━━━ SOURCE DATA

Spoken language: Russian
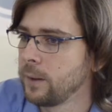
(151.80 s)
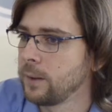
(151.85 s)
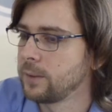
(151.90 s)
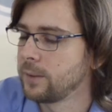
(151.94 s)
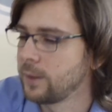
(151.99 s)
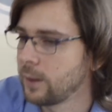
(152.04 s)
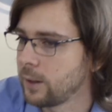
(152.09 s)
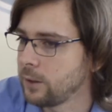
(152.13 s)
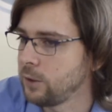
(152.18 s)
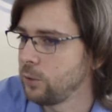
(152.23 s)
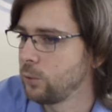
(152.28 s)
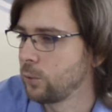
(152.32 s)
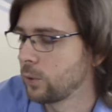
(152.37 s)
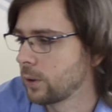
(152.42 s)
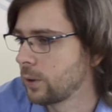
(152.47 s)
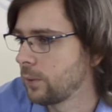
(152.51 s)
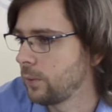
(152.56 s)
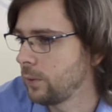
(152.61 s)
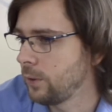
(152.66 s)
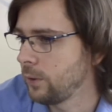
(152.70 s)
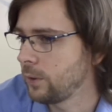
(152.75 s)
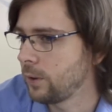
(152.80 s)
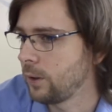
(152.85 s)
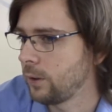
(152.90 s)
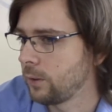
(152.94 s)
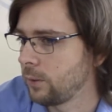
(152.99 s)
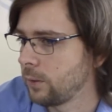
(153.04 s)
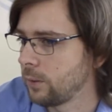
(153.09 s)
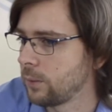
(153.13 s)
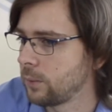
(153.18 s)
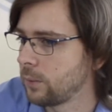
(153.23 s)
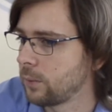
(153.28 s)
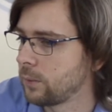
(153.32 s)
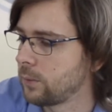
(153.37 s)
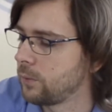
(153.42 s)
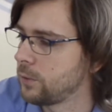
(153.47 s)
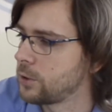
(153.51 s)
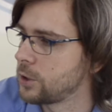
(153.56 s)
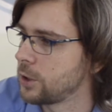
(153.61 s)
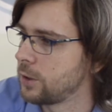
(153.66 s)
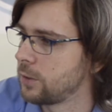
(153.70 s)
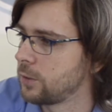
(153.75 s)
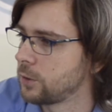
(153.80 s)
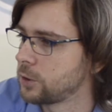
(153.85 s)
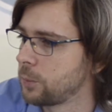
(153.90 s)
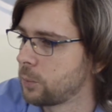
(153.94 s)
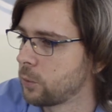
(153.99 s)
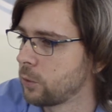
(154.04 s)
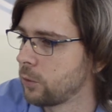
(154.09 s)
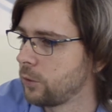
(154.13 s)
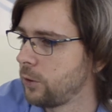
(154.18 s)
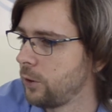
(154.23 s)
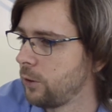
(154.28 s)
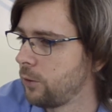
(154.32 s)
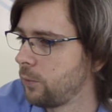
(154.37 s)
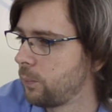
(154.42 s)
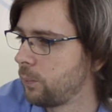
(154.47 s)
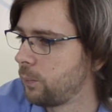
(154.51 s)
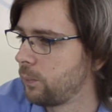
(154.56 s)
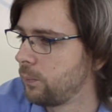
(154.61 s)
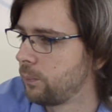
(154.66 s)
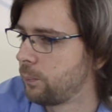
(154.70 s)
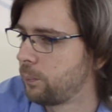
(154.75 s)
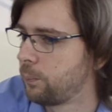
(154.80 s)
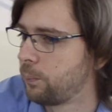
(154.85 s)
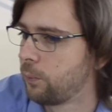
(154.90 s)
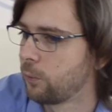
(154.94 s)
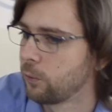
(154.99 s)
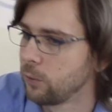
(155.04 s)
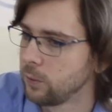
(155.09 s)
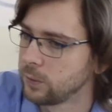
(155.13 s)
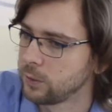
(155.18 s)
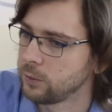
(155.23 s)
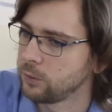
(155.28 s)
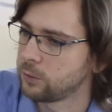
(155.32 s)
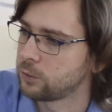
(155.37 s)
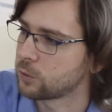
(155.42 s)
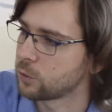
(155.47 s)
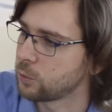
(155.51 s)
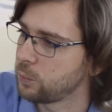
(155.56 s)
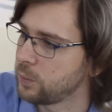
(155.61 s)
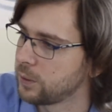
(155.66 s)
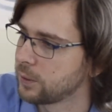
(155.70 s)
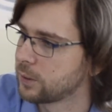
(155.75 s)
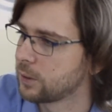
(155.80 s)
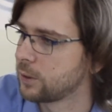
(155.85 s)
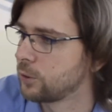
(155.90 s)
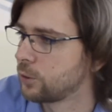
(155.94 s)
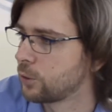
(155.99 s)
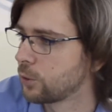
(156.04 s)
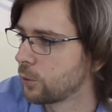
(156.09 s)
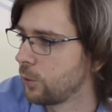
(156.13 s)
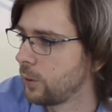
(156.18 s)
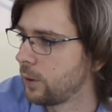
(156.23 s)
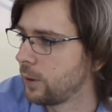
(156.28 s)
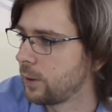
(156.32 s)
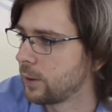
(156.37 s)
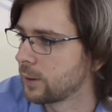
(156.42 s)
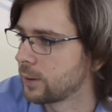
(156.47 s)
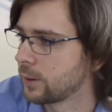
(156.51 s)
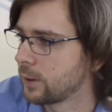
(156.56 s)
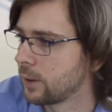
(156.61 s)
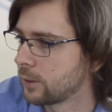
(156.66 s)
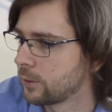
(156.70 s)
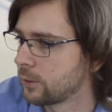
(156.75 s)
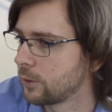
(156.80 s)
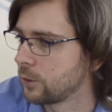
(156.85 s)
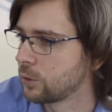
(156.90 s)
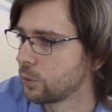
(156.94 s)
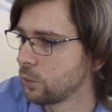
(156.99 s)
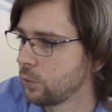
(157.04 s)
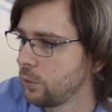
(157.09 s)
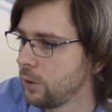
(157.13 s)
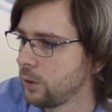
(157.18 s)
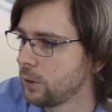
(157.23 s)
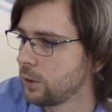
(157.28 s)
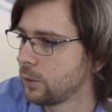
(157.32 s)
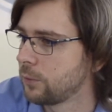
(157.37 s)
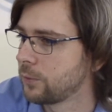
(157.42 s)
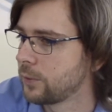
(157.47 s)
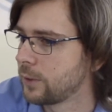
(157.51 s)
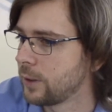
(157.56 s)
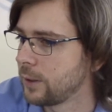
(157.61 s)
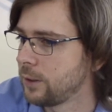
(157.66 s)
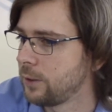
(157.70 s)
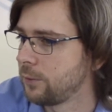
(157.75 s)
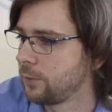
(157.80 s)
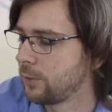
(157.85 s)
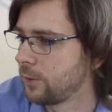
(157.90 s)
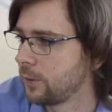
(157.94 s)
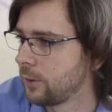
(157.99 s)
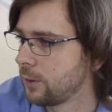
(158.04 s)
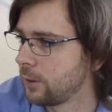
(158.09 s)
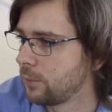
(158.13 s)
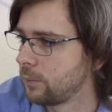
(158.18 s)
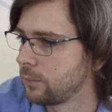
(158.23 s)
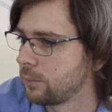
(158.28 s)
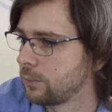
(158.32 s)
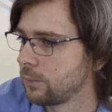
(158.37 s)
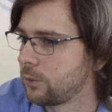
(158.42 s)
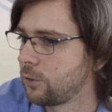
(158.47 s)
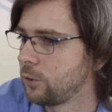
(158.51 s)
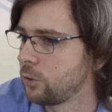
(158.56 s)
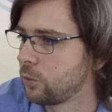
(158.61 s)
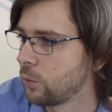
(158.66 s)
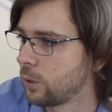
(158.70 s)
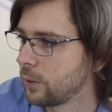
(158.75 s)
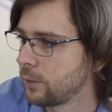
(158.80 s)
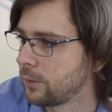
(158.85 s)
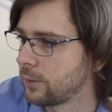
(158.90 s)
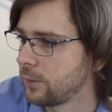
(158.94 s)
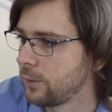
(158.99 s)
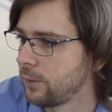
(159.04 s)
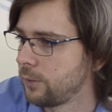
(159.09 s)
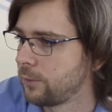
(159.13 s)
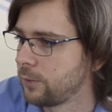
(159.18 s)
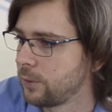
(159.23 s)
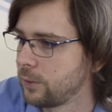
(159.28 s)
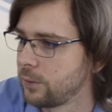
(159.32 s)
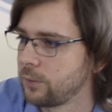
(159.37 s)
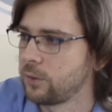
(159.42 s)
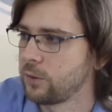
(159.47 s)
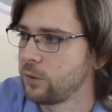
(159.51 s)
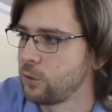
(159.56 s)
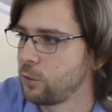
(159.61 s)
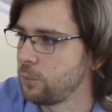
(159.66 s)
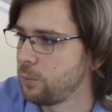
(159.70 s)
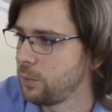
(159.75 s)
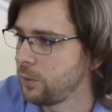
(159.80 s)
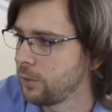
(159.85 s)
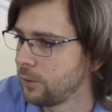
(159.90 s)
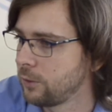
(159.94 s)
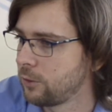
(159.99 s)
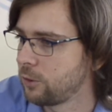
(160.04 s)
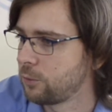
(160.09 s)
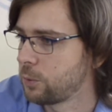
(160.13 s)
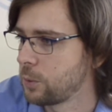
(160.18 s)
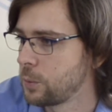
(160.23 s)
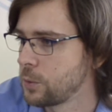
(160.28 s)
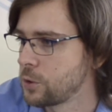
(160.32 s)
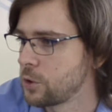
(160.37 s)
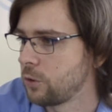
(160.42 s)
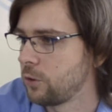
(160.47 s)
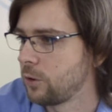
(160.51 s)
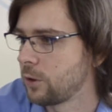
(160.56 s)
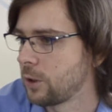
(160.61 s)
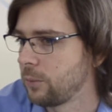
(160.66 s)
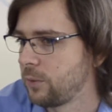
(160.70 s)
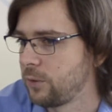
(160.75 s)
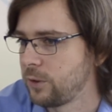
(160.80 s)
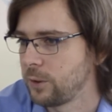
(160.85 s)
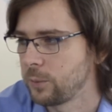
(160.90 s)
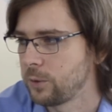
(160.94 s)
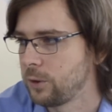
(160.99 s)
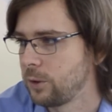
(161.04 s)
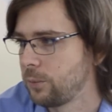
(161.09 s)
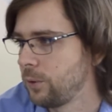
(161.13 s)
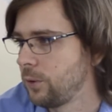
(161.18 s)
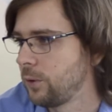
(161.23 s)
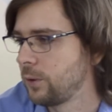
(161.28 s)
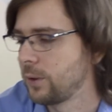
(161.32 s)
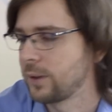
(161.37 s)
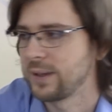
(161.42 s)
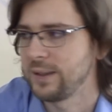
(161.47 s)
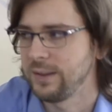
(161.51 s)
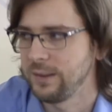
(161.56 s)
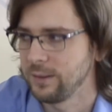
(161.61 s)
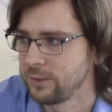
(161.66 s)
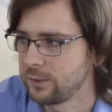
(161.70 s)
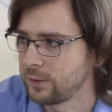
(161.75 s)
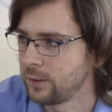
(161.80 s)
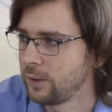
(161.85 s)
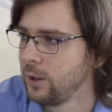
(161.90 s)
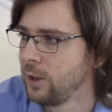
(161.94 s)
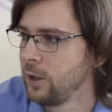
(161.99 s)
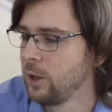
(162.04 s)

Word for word: Да, и у руководителя, если отвечая на ваш вопрос, есть полный инструмент контроля как сотрудников, так и в целом ситуации в своем бизнесе с помощью CRM-систем, где бы ни находился.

━━━━━━

EXERCISE GOAL: Transcribe the records verbatim, excluding pictures.

SOLUTION TO THIS TASK:
Spoken language: Russian
(151.80 s)
(151.85 s)
(151.90 s)
(151.94 s)
(151.99 s)
(152.04 s)
(152.09 s)
(152.13 s)
(152.18 s)
(152.23 s)
(152.28 s)
(152.32 s)
(152.37 s)
(152.42 s)
(152.47 s)
(152.51 s)
(152.56 s)
(152.61 s)
(152.66 s)
(152.70 s)
(152.75 s)
(152.80 s)
(152.85 s)
(152.90 s)
(152.94 s)
(152.99 s)
(153.04 s)
(153.09 s)
(153.13 s)
(153.18 s)
(153.23 s)
(153.28 s)
(153.32 s)
(153.37 s)
(153.42 s)
(153.47 s)
(153.51 s)
(153.56 s)
(153.61 s)
(153.66 s)
(153.70 s)
(153.75 s)
(153.80 s)
(153.85 s)
(153.90 s)
(153.94 s)
(153.99 s)
(154.04 s)
(154.09 s)
(154.13 s)
(154.18 s)
(154.23 s)
(154.28 s)
(154.32 s)
(154.37 s)
(154.42 s)
(154.47 s)
(154.51 s)
(154.56 s)
(154.61 s)
(154.66 s)
(154.70 s)
(154.75 s)
(154.80 s)
(154.85 s)
(154.90 s)
(154.94 s)
(154.99 s)
(155.04 s)
(155.09 s)
(155.13 s)
(155.18 s)
(155.23 s)
(155.28 s)
(155.32 s)
(155.37 s)
(155.42 s)
(155.47 s)
(155.51 s)
(155.56 s)
(155.61 s)
(155.66 s)
(155.70 s)
(155.75 s)
(155.80 s)
(155.85 s)
(155.90 s)
(155.94 s)
(155.99 s)
(156.04 s)
(156.09 s)
(156.13 s)
(156.18 s)
(156.23 s)
(156.28 s)
(156.32 s)
(156.37 s)
(156.42 s)
(156.47 s)
(156.51 s)
(156.56 s)
(156.61 s)
(156.66 s)
(156.70 s)
(156.75 s)
(156.80 s)
(156.85 s)
(156.90 s)
(156.94 s)
(156.99 s)
(157.04 s)
(157.09 s)
(157.13 s)
(157.18 s)
(157.23 s)
(157.28 s)
(157.32 s)
(157.37 s)
(157.42 s)
(157.47 s)
(157.51 s)
(157.56 s)
(157.61 s)
(157.66 s)
(157.70 s)
(157.75 s)
(157.80 s)
(157.85 s)
(157.90 s)
(157.94 s)
(157.99 s)
(158.04 s)
(158.09 s)
(158.13 s)
(158.18 s)
(158.23 s)
(158.28 s)
(158.32 s)
(158.37 s)
(158.42 s)
(158.47 s)
(158.51 s)
(158.56 s)
(158.61 s)
(158.66 s)
(158.70 s)
(158.75 s)
(158.80 s)
(158.85 s)
(158.90 s)
(158.94 s)
(158.99 s)
(159.04 s)
(159.09 s)
(159.13 s)
(159.18 s)
(159.23 s)
(159.28 s)
(159.32 s)
(159.37 s)
(159.42 s)
(159.47 s)
(159.51 s)
(159.56 s)
(159.61 s)
(159.66 s)
(159.70 s)
(159.75 s)
(159.80 s)
(159.85 s)
(159.90 s)
(159.94 s)
(159.99 s)
(160.04 s)
(160.09 s)
(160.13 s)
(160.18 s)
(160.23 s)
(160.28 s)
(160.32 s)
(160.37 s)
(160.42 s)
(160.47 s)
(160.51 s)
(160.56 s)
(160.61 s)
(160.66 s)
(160.70 s)
(160.75 s)
(160.80 s)
(160.85 s)
(160.90 s)
(160.94 s)
(160.99 s)
(161.04 s)
(161.09 s)
(161.13 s)
(161.18 s)
(161.23 s)
(161.28 s)
(161.32 s)
(161.37 s)
(161.42 s)
(161.47 s)
(161.51 s)
(161.56 s)
(161.61 s)
(161.66 s)
(161.70 s)
(161.75 s)
(161.80 s)
(161.85 s)
(161.90 s)
(161.94 s)
(161.99 s)
(162.04 s)

Word for word: Да, и у руководителя, если отвечая на ваш вопрос, есть полный инструмент контроля как сотрудников, так и в целом ситуации в своем бизнесе с помощью CRM-систем, где бы ни находился.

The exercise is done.